One special note is that this is not the same as the foreach loop. ForEach-Object is intended to be used over pipelined objects where foreach is intended to be used as in conventional languages. The pipeline is a central PowerShell feature that passes full objects, one after another, to subsequent commands. A very powerful feature, it is well suited to the ForEach-Object command, but not so much for the foreach loop.

ForEach-Object Before Parallel

As described above, the ForEach-Object is intended to iterate through objects on the pipeline. To demonstrate that let’s iterate over a collection of ten integer objects and time how long it takes. Using the | (pipe) character, we are passing each integer object and outputting the object. As you can see below it moves very quickly.

$Collection = 1..10

(Measure-Command {
  $Collection | ForEach-Object {
    $_
  }
}).TotalMilliseconds
# Result: 4.8004

What if we introduce a one-second sleep into each loop? This is a much more realistic example as many of the operations you might perform, may require several steps or have operations themselves that take some time to complete. Examples may be retrieving user properties, testing a computer network connection, or copying a file. In this case, we are just going to sleep for one second on each iteration.

$Collection = 1..10

(Measure-Command {
  $Collection | ForEach-Object {
    Start-Sleep -Seconds 1
    $_
  }
}).TotalMilliseconds
# Result: 10008.0906

As you can see, it’s pretty much exactly ten seconds, and in this case, scales linearly. If we had a very large collection of objects, hundreds to thousands, this can very quickly become extremely time consuming and may exceed the time you have allotted for the script or operation to run.

Simple collections that have short-lived operations may not really benefit from the ability to run in parallel. They might execute so fast that any speedups are negligible. But there are many cases where loops that perform complex operations on collection values would really benefit from being able to speed up its execution. For that let’s see what parallelizing our ForEach-Object loops can do.

Parallelizing ForEach-Object

If you have a large number of objects in a collection that take one or more seconds to complete, then really how much can the parallel option speed this up? Let’s take the second example from before and simply add the new parallel option on. Additionally, we are going to write out the object we are operating on to the host.

$Collection = 1..10

(Measure-Command {
  $Collection | ForEach-Object -Parallel {
    Start-Sleep -Seconds 1
    Write-Host $_
  }
}).TotalMilliseconds

3
1
2
4
5
6
8
7
9
10
# Result: 2391.4714

It took what was a consistent ten-second operation down to under three seconds! Also important to note is the order of the returned objects. As you can see they are not sequential. This is because it is running five operations at the same time, by default, and returning them as soon as it’s done.
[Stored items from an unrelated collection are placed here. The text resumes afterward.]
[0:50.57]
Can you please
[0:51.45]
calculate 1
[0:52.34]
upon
You might notice I’ve mentioned that it runs five operations at the same time by default. You are free to change that by using the newly added -ThrottleLimit parameter. If you have compute-intensive tasks then this limit shouldn’t exceed the available number of cores. If your operations are such that they spend a lot of time waiting, such as retrieving data from Active Directory, then you are free to up the limit to a higher number as it won’t affect system resources nearly as much.
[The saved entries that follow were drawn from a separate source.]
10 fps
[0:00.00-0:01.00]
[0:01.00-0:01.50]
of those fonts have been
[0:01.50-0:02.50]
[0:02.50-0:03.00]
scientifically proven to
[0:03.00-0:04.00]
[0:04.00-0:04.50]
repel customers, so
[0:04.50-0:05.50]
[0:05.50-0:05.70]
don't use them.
Should I use this everywhere?

The short answer is, probably not. There are plenty of cases where you might want the loop to proceed sequentially and others where it just moves so fast naturally that adding all the overhead of the parallel functionality actually increases speed rather than decreases it.

There are also the cases, that depending on what you are doing, might be detrimental to the environment. Such cases tend to be ones that are tough on a system or network resources. An example would be transferring files, if you do too many in parallel, you will saturate your connection and may actually slow everything down.

Using ForEach-Object Parallel Today!

As of this writing, you can install PowerShell 7.0, in its beta form, with the general availability coming out shortly. Now that you have seen how to easily refactor your code using the new parallel parameter on ForEach-Object, you can undoubtedly find many cases where this will greatly speed up your code.